The whole listing, please: repeat it exactly, with the pictures left out.

======== INFORMATION GIVEN

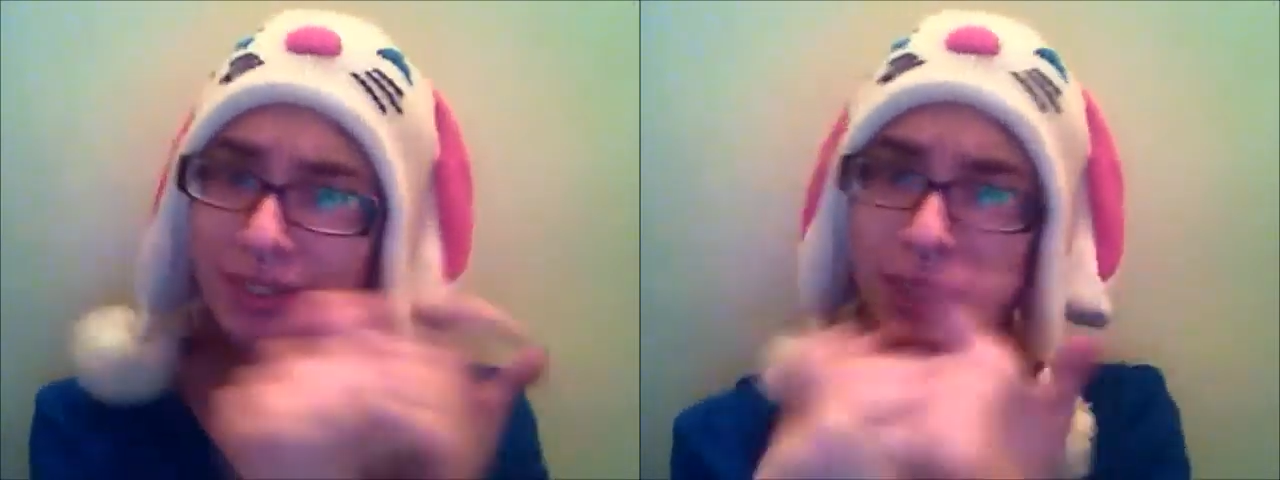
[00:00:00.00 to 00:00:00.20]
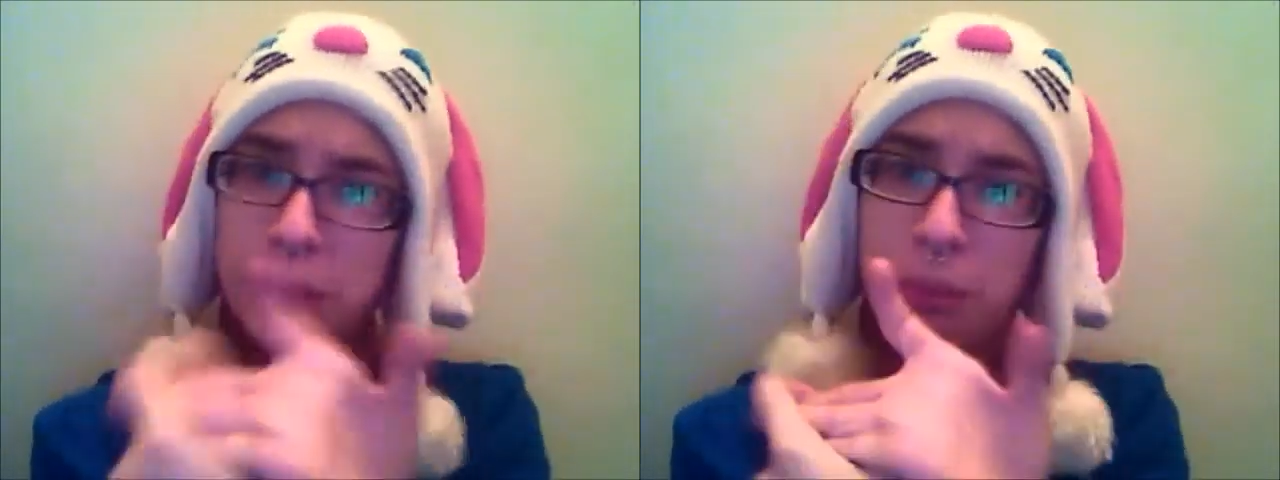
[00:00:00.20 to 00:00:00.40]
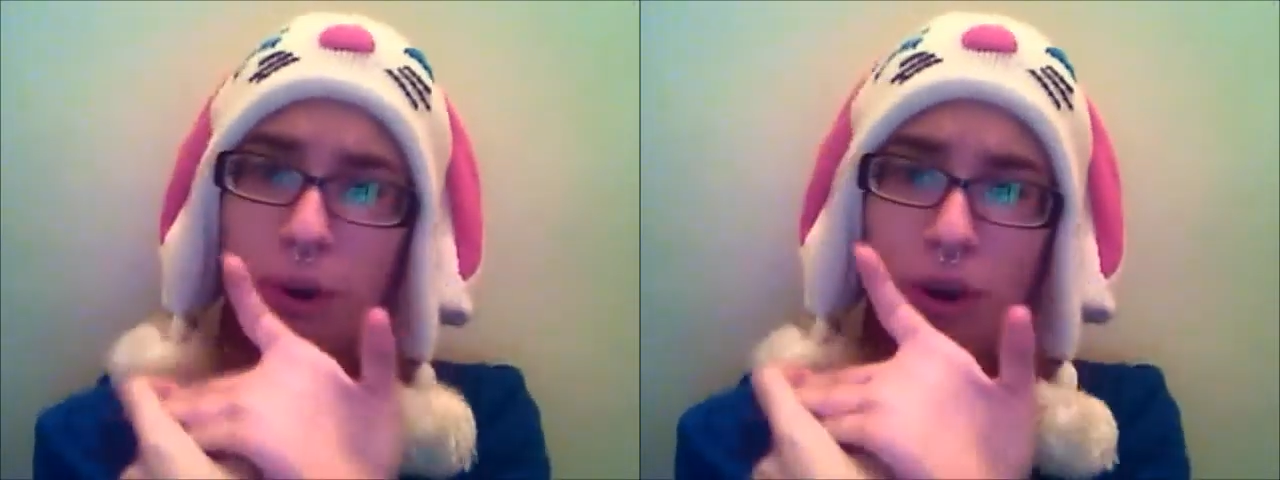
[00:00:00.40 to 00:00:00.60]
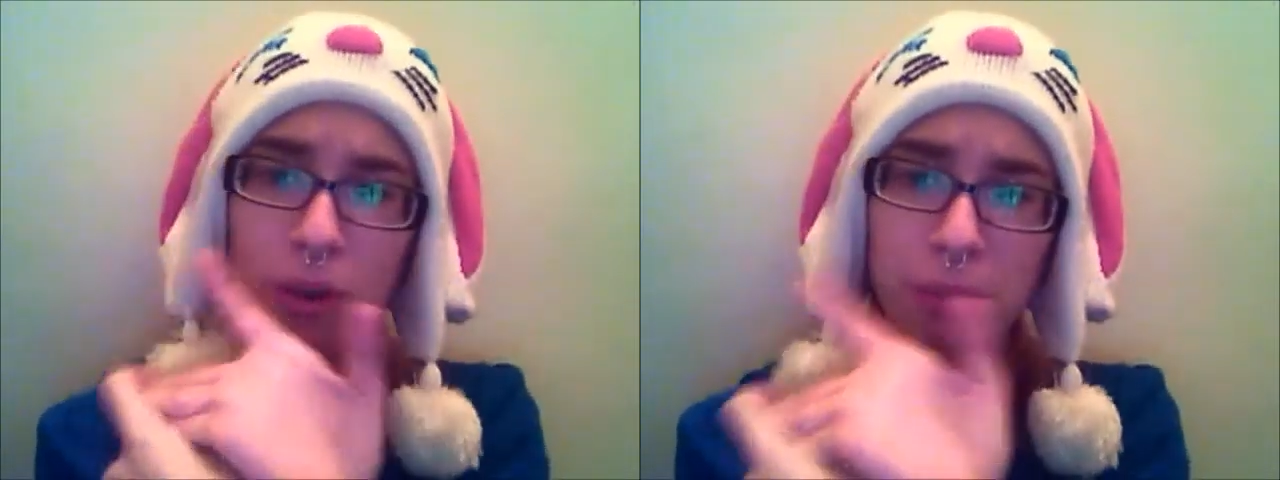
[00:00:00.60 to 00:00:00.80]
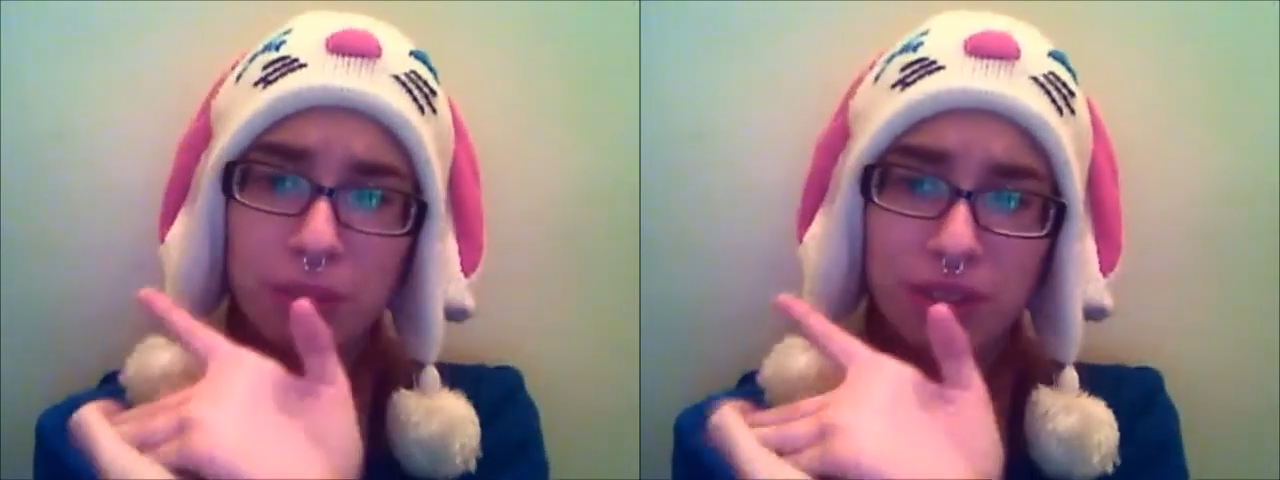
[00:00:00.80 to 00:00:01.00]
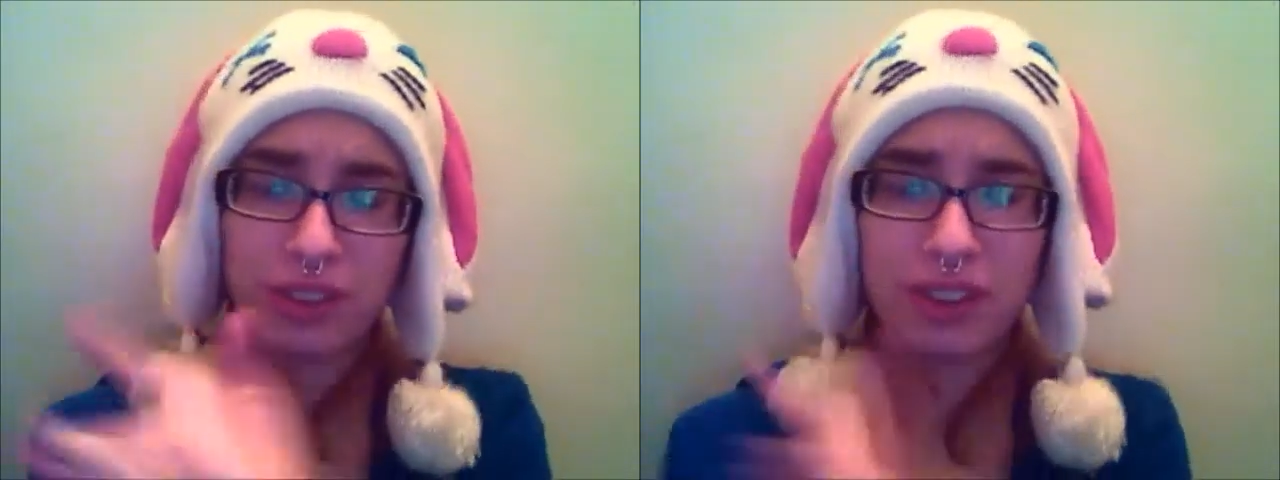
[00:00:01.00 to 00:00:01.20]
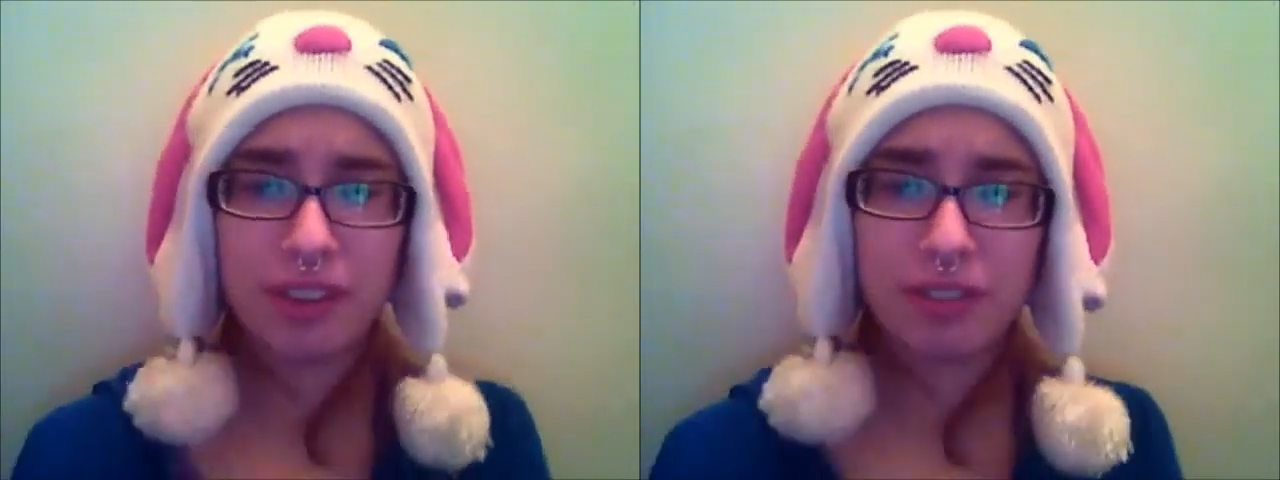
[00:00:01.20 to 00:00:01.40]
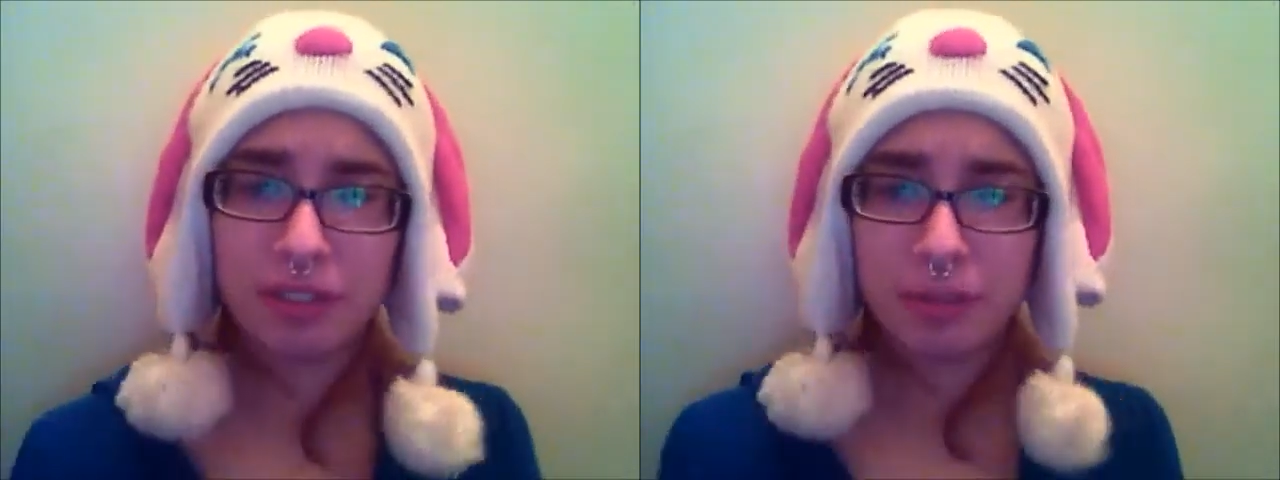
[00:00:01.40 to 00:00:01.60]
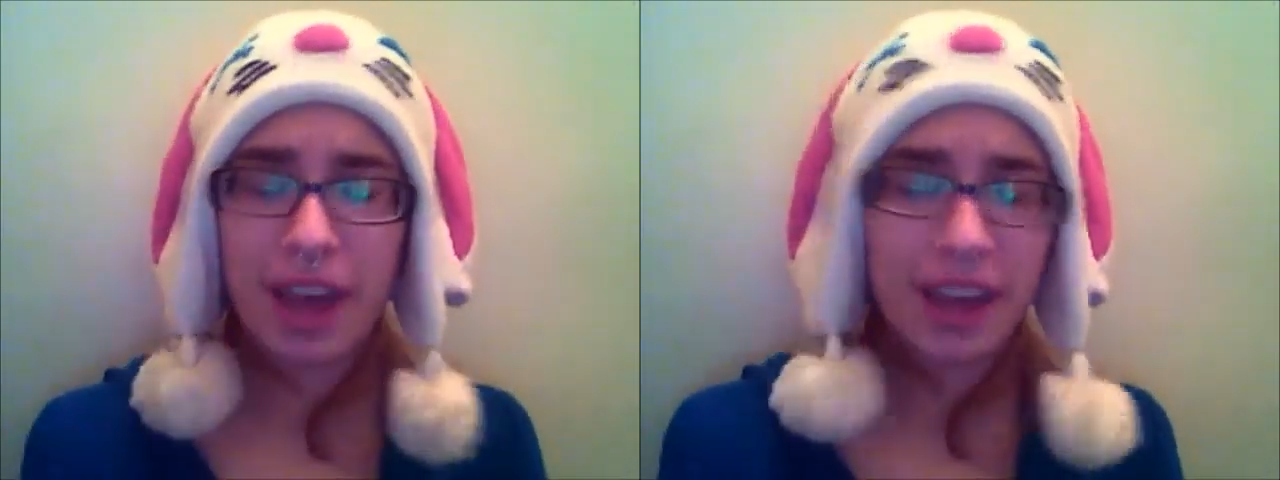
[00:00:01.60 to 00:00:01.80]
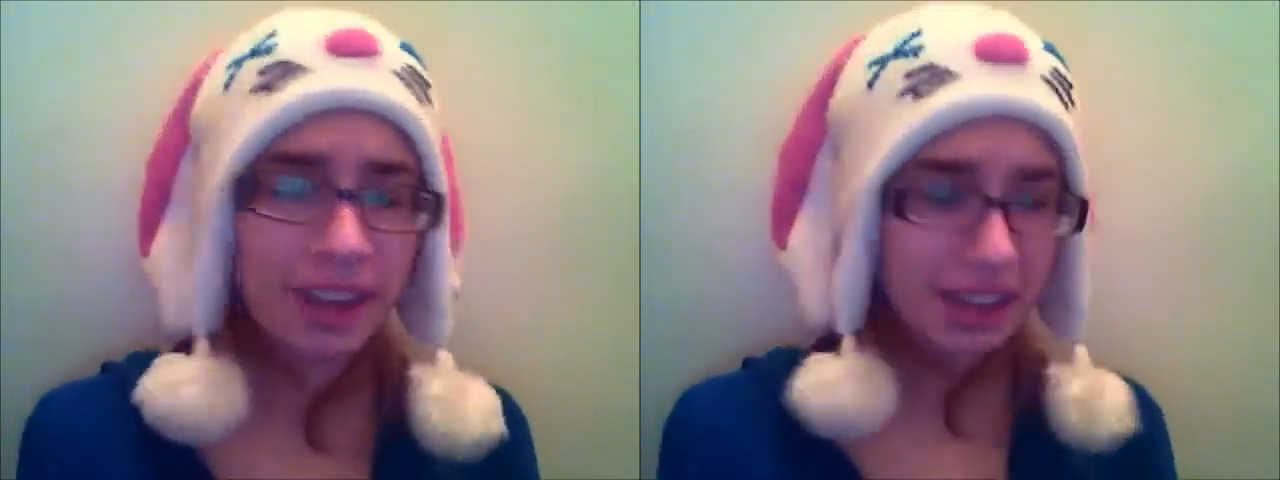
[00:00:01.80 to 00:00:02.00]
read palms and stuff from
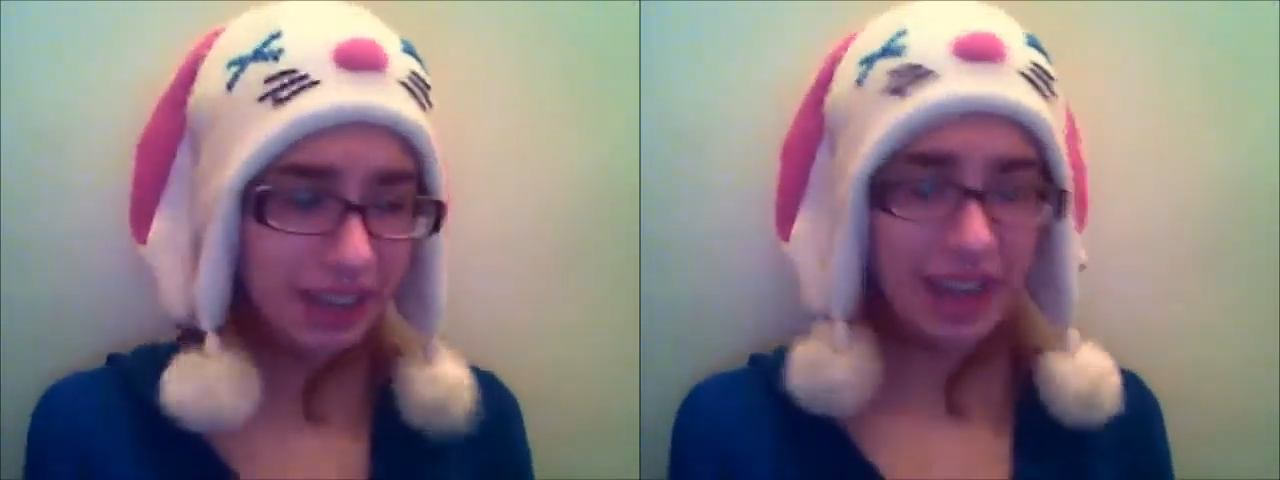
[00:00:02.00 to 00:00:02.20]
that.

================

# RESULT FOR THIS EXERCISE:
[00:00:00.00 to 00:00:00.20]
[00:00:00.20 to 00:00:00.40]
[00:00:00.40 to 00:00:00.60]
[00:00:00.60 to 00:00:00.80]
[00:00:00.80 to 00:00:01.00]
[00:00:01.00 to 00:00:01.20]
[00:00:01.20 to 00:00:01.40]
[00:00:01.40 to 00:00:01.60]
[00:00:01.60 to 00:00:01.80]
[00:00:01.80 to 00:00:02.00]
read palms and stuff from
[00:00:02.00 to 00:00:02.20]
that.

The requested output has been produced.